What is more exhilarating, or sometimes crushing, than watching a favorite sports team? Sports fandom is a roller coaster of emotions, both good and bad, and many do not know how it affects their health. Here’s what you need to know about the connection between sports and your wellbeing.
Sports and Stress
A little bit of stress is a powerful motivator, but a lot of stress is not pleasant — and it comes with negative side effects. A Canadian study found that watching a hockey game on television increased viewer’s pulses by 75 percent and attending a game in person increase the pulse by 110 percent, which is as high as increased pulse due to intense exercise.
That study may say something about the passion Canadians have for hockey, but the data also indicates that the stress of sports fandom is dangerous for your health. Watching the game increases your risk of sudden death and a cardiac episode.
What’s interesting is that the pulse rate rose regardless of whether the viewer was invested in the game’s outcome. In other words, it doesn’t need to be your team, like the Carolina Panthers, for you to become stressed by watching. For those with pre-existing heart conditions, the increased inflammation and blood vessel constriction trigger a heart attack that may have been forthcoming. If you are older or if you are overweight, you may be more susceptible to suffering heart problems brought on by the over-excitement and stress of being a mega sports fan.
Along with stress comes anxiety, especially during playoff season. You may experience cognitive anxiety where you can’t stop worrying about the outcome of the game or somatic anxiety, those physical symptoms such as lightheadedness, butterflies in the stomach or shaky hands. These symptoms are unpleasant, but they usually are not dangerous. Still, if you experience side effects that trouble you, it’s worth talking about it with your doctor.
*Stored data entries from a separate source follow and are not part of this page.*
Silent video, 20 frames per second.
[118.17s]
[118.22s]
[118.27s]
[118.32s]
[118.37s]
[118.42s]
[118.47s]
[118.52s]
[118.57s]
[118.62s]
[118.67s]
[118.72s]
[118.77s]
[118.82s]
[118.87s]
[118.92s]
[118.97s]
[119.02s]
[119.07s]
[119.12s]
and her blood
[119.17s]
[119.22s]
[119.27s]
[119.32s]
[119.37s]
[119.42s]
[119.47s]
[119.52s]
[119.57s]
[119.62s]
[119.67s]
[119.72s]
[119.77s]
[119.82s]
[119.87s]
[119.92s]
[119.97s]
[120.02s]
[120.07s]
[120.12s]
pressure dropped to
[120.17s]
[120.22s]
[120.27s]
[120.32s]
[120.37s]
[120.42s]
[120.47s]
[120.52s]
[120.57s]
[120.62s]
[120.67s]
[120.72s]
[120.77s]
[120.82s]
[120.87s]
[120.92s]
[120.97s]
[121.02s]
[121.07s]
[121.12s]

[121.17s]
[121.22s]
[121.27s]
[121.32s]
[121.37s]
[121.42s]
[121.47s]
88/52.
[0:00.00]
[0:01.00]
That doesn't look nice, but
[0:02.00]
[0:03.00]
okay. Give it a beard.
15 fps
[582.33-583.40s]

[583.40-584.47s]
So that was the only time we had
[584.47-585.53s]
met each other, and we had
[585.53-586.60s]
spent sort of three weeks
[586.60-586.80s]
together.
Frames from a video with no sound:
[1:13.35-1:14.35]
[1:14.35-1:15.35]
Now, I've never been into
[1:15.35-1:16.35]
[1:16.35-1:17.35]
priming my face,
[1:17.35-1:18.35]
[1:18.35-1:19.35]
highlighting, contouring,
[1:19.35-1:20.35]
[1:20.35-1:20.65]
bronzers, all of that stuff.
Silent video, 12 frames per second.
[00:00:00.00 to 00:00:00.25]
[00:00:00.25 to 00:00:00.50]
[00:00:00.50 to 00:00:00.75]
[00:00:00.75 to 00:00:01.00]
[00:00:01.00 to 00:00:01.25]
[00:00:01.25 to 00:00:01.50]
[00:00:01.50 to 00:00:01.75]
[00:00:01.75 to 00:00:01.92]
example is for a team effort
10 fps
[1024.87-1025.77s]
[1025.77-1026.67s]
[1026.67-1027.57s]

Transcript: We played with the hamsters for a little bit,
While this is distressing, it arrives at a well-known truth of life. Some of the most pleasurable experiences in life may also be bad for you. Consider cheese: While its rich and creamy taste is comforting, and cheese is healthy in moderate amounts, too much can raise your cholesterol and impact your wellbeing.
A moderate course is best, with cheese, sports or anything else. If you are recovering from a cardiac incident, it may be best to avoid the television while games are on, but if you have no health concerns, watch and enjoy. And try to remember, it’s only a game!
Sports and Emotion
When you watch your favorite team, you feel like a part of the team. Sure, you may not have a great throwing arm or be overly fast on your feet, but you belong to the greater sports community, and you are a passionate member of Panther Nation. This happens because adult brains contain something known as mirror neurons, which allow you to put yourself in someone else’s shoes and imagine their experience.
On a neurochemical level, your brain emits dopamine, the well-known feel good hormone, when things are going well. When you can’t control the outcome of the game, you can enjoy the dopamine hit when your team is ahead.
Sports also connects you to other fans. This is where many find the greatest camaraderie in watching sports. Whether you attend the game with a group of pals, chat about the game over morning coffee or call in to a sports radio show to dissect the sports news, you connect to others through your love of sports. It’s a bonding experience for generations of adults.
When you root for the Panthers, or any other team, you get to know the players; how they behave on the field, what they do to celebrate a win, even what their personal lives are like. You start to feel like you know them, thus you are distressed when they lose or fumble a play and share in their joy when the game goes well.
To avoid watching sports because of the association with stress and bad health outcomes also means denying yourself all the emotional joy that comes with being a sports fan, too. This joy can foster resiliency and get you through a slump.